Derde herziene editie, geladen 2 september 2019.

 

 

 

Vorige Aadhar-editie en Vedabase links:

Tekst 1

S'rî S'uka zei: 'Bali, de meester des huizes, aldus van advies gediend door de familiepriester viel voor een ogenblik stil, o Koning en richtte zich na de nodige overpeinzingen tot zijn goeroe.

S'rî S'uka zei: 'Bali, de meester des huizes, aldus van advies gediend door de familiepriester viel voor een ogenblik stil, o Koning, en richtte zich na de nodige overpeinzingen tot zijn goeroe. (Vedabase)

 

Tekst 2

S'rî Bali zei: 'Dat wat uwe genade zei is waar: voor een huishouder mag het naleven van het dharma nooit een belemmering vormen voor zijn financiële belang, zingenot, reputatie en levensonderhoud

S'rî Bali zei: 'Dat wat Uwe Genade zei is waar: het financiële belang, het zingenot, de reputatie en het levensonderhoud mogen nimmer voor een huishouder het nakomen van de religieuze verplichtingen in de weg staan. (Vedabase)

 

Tekst 3

Hoe kan iemand als ik, een nazaat van Prahlâda, als een ordinaire bedrieger nu, uit begeerte naar eigendom, een brahmaan weigeren te geven wat ik hem beloofd heb? [*].

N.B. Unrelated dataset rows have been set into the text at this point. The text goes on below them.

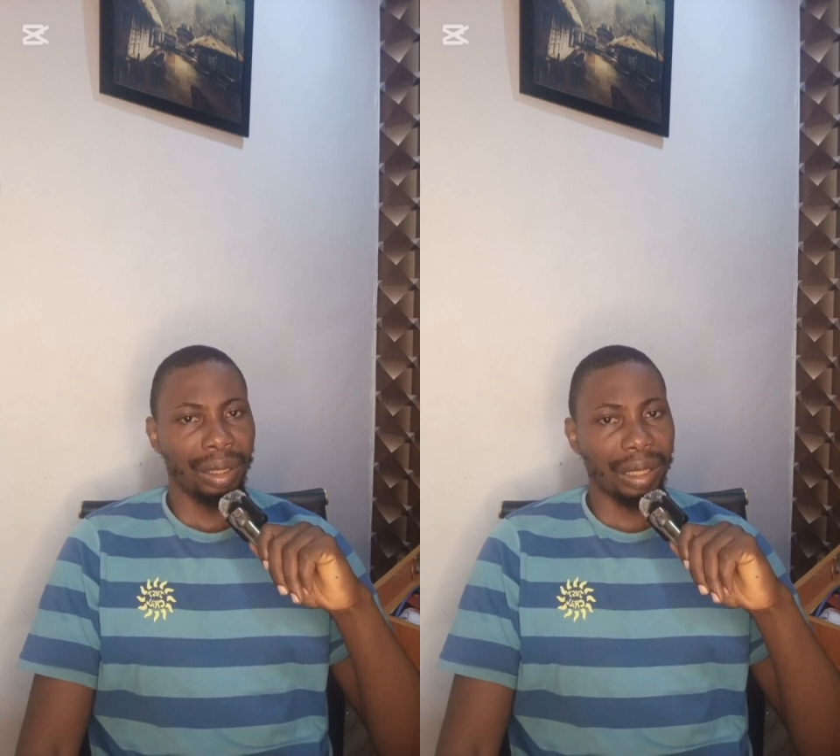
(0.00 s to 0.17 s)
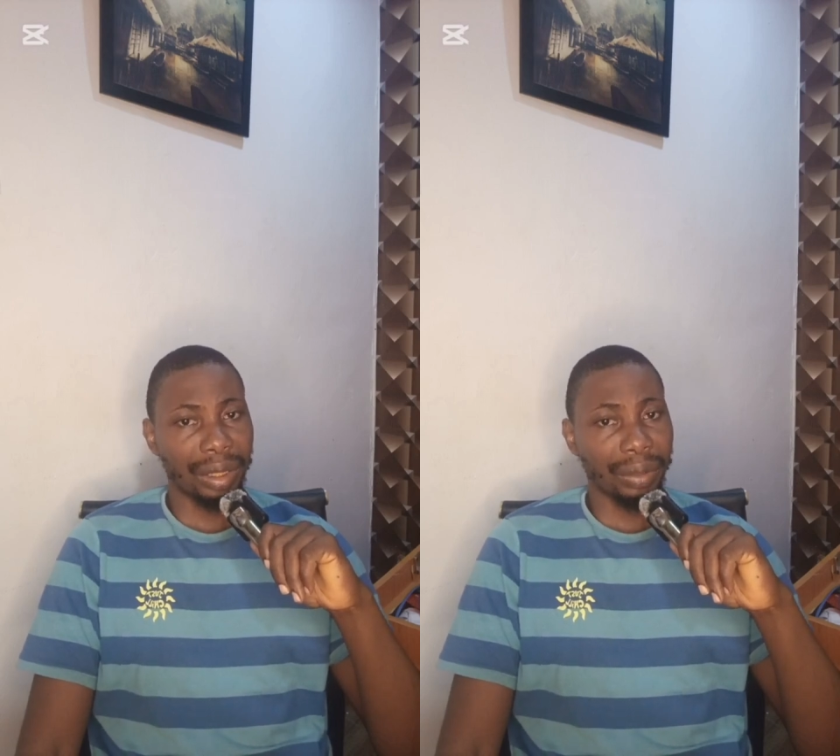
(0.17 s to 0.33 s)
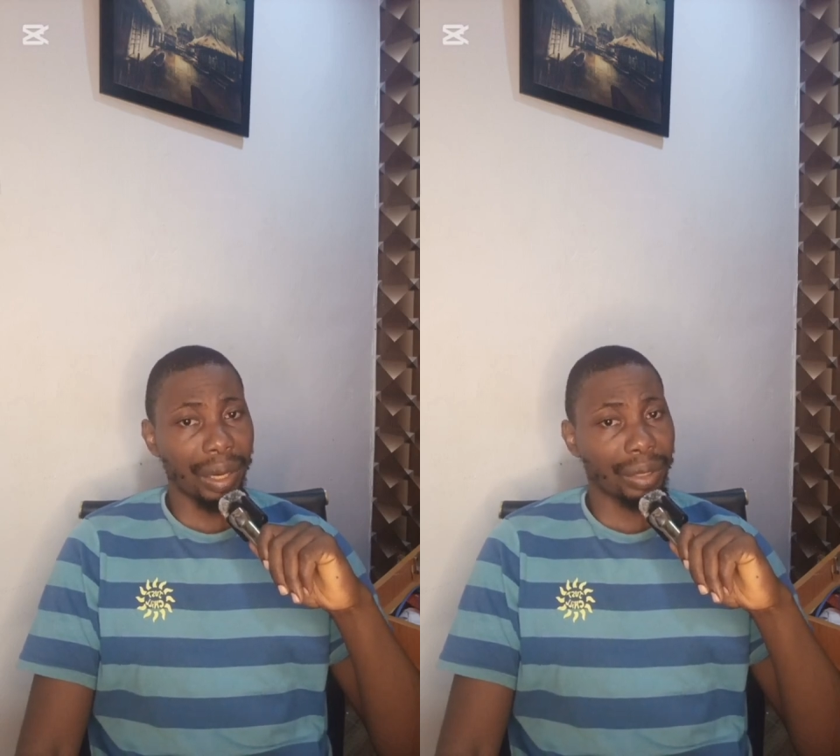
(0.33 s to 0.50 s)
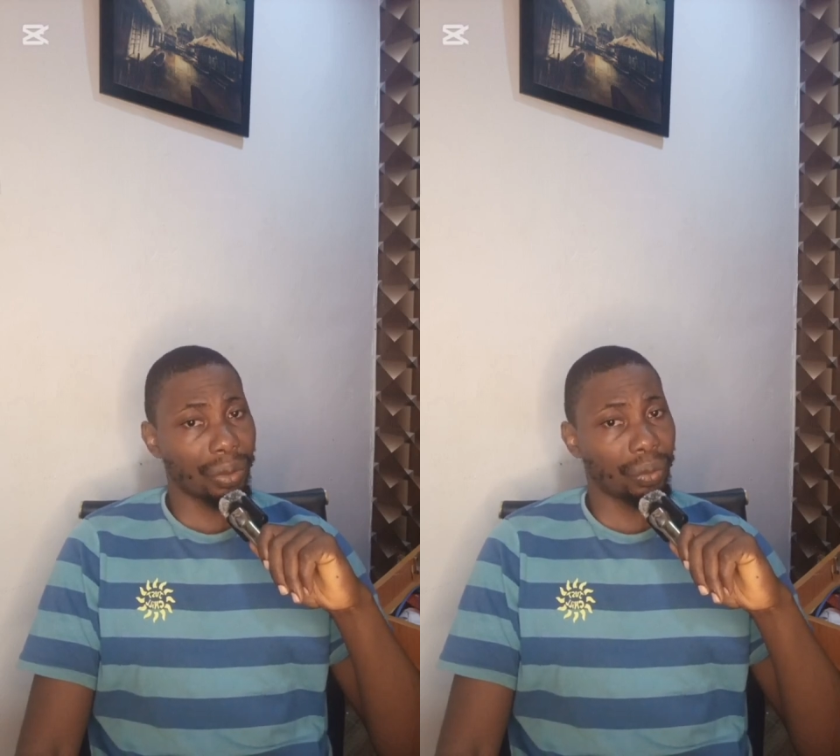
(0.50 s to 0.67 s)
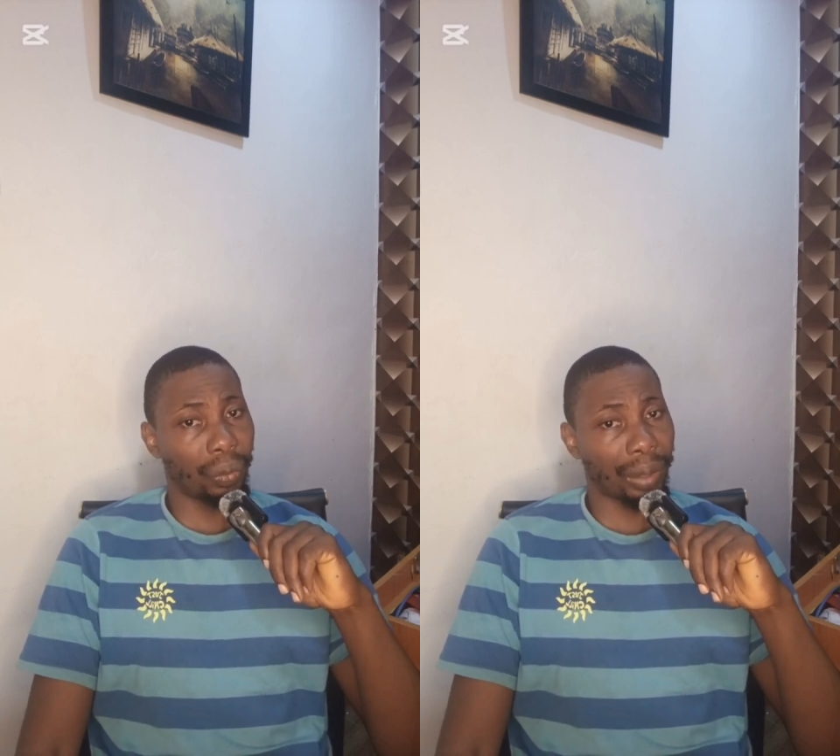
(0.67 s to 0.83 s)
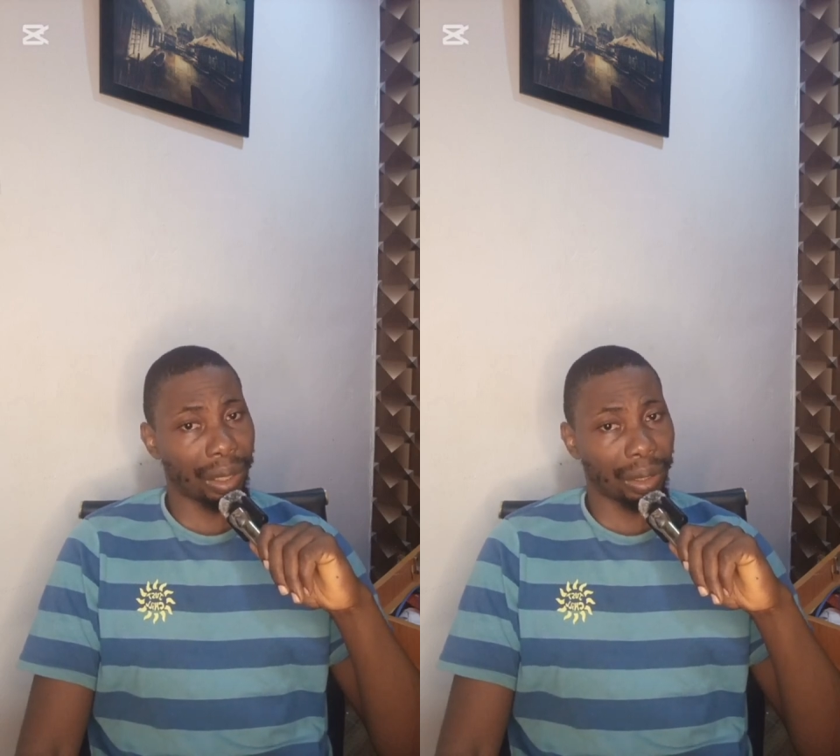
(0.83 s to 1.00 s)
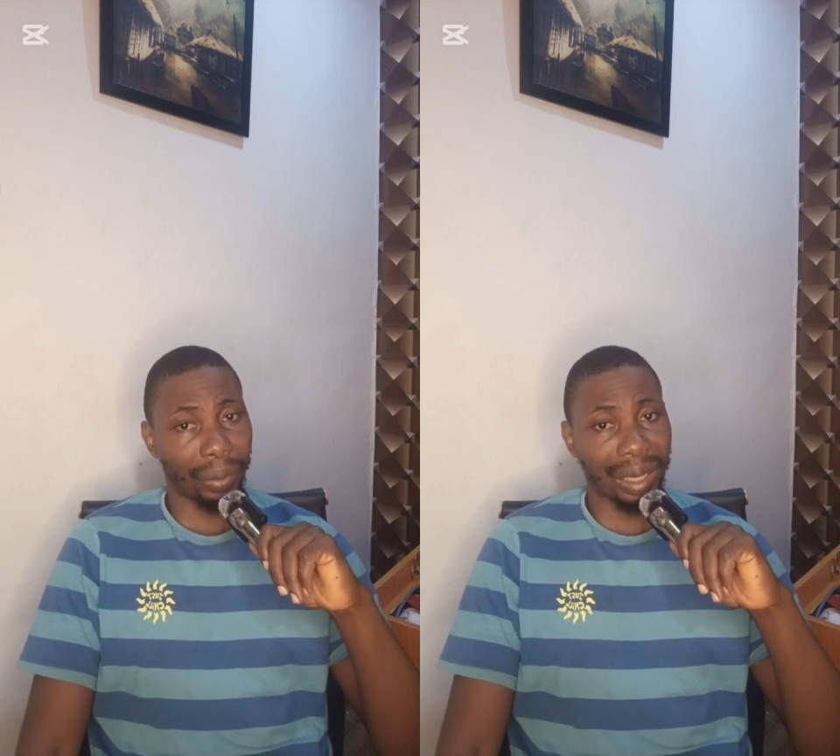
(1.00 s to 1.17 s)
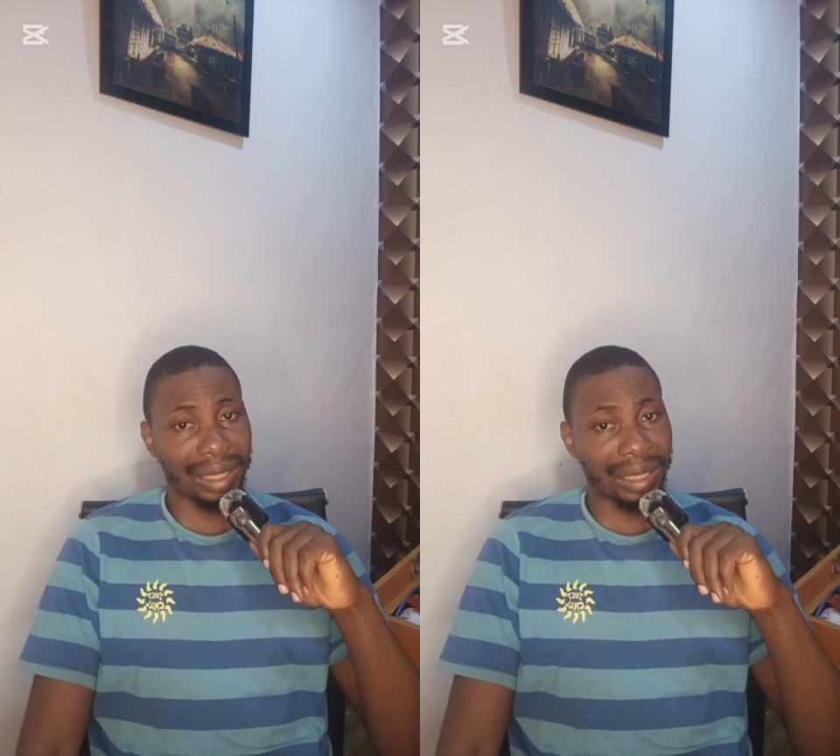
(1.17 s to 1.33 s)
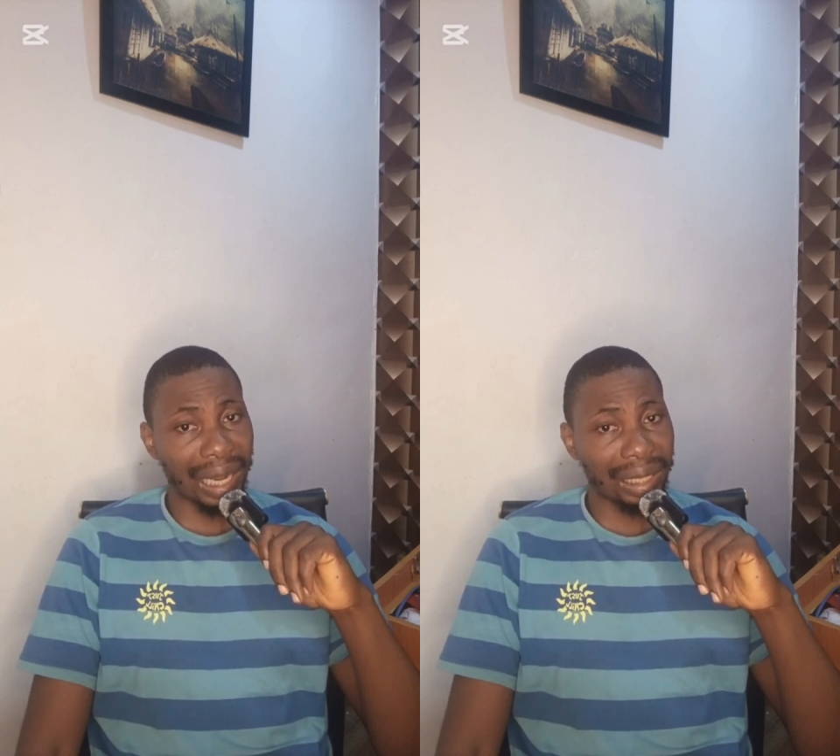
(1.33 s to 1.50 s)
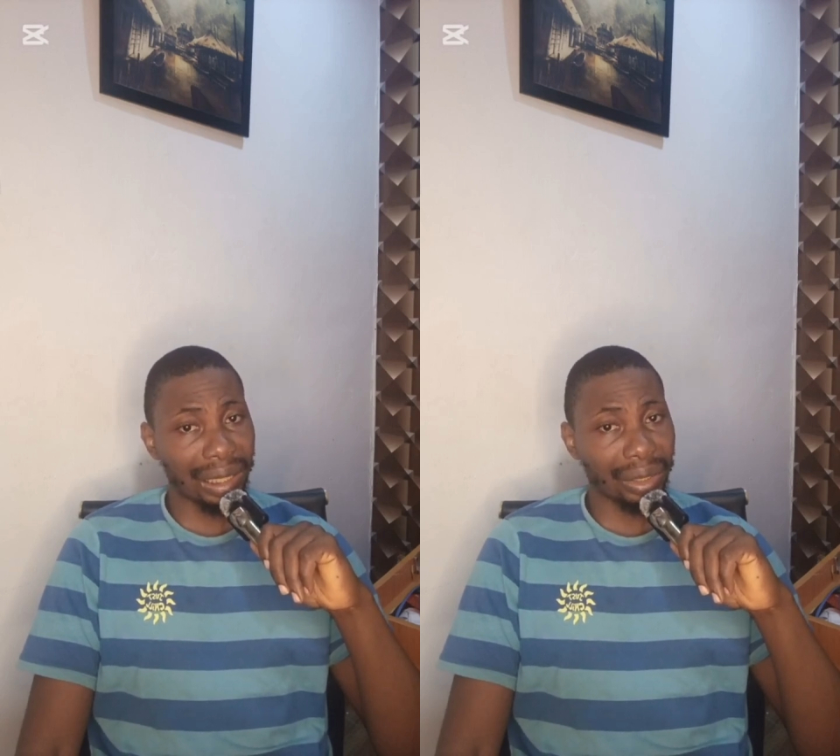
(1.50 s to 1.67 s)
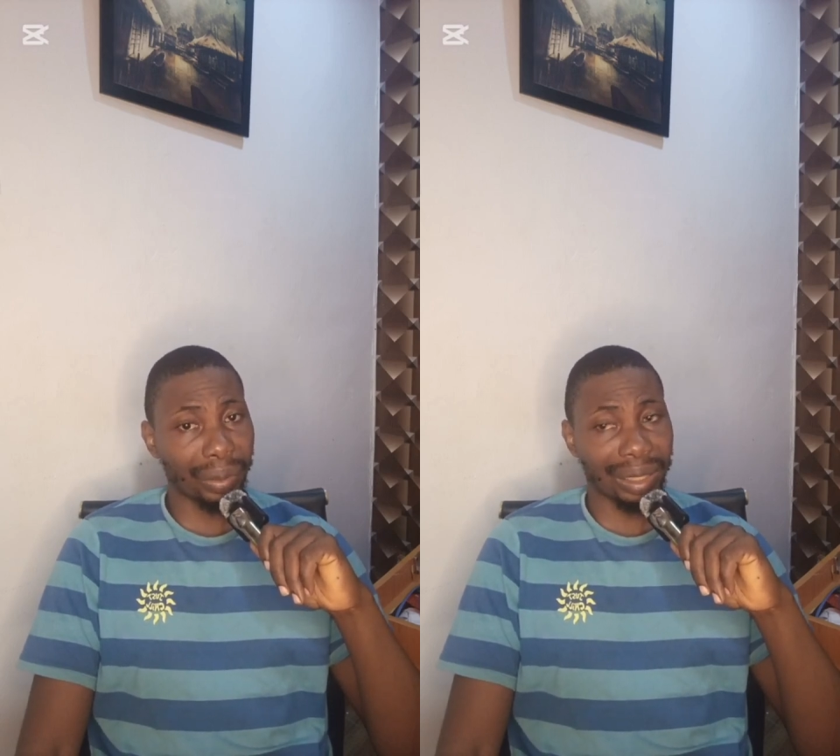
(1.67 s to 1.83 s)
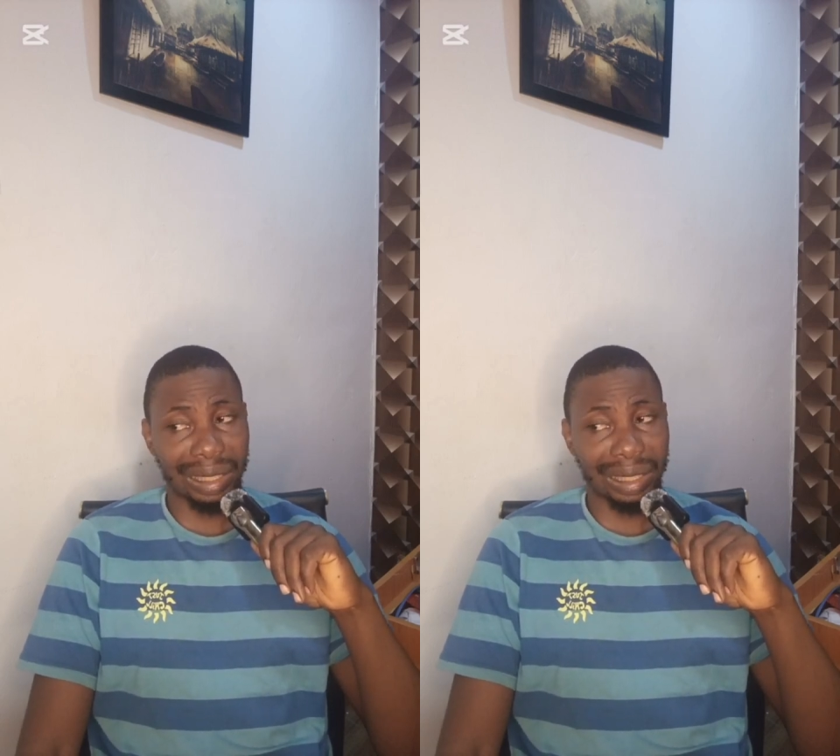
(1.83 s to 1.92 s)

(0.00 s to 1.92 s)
Nigeria is not well. We are sliding to a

Hoe kan iemand als ik nu bedrog plegen terwille van het geld? Met name aan een brahmaan zal ik, naar de eer van Prahlâda, moeten geven wat ik heb beloofd - ik zou een gewone bedrieger zijn anders! [*]. (Vedabase)

 

Tekst 4

Er is niets goddelozer dan leugenachtigheid. Net zoals moeder aarde dat ons zei: 'Ik kan alles verdragen, maar niet een persoon die anderen voorliegt.'

Er is niets goddelozer dan onwaarachtigheid, zoals moeder aarde ons dat reeds zei wat dit betreft: 'Dit kan ik allemaal verdragen, met uitzondering echter van de mens als de grootste leugenaar.' (Vedabase)

 

Tekst 5

Ik ben niet zo bang voor helse omstandigheden, armoede, een oceaan van leed, ten val komen uit mijn positie of voor de dood, als ik ben voor het bedriegen van een man van God.

Voor helse omstandigheden, armoede, een oceaan van leed, neertuimelen vanuit mijn positie, of voor de dood ben ik minder bang dan voor het bedriegen van een man van God. (Vedabase)

 

Tekst 6

Wat is het nut van rijkdom en zo meer als men alles moet loslaten als men deze wereld achter zich laat? Moet men daarmee niet de man van God een genoegen doen [de wijze, de priester, de brahmaan etc.]?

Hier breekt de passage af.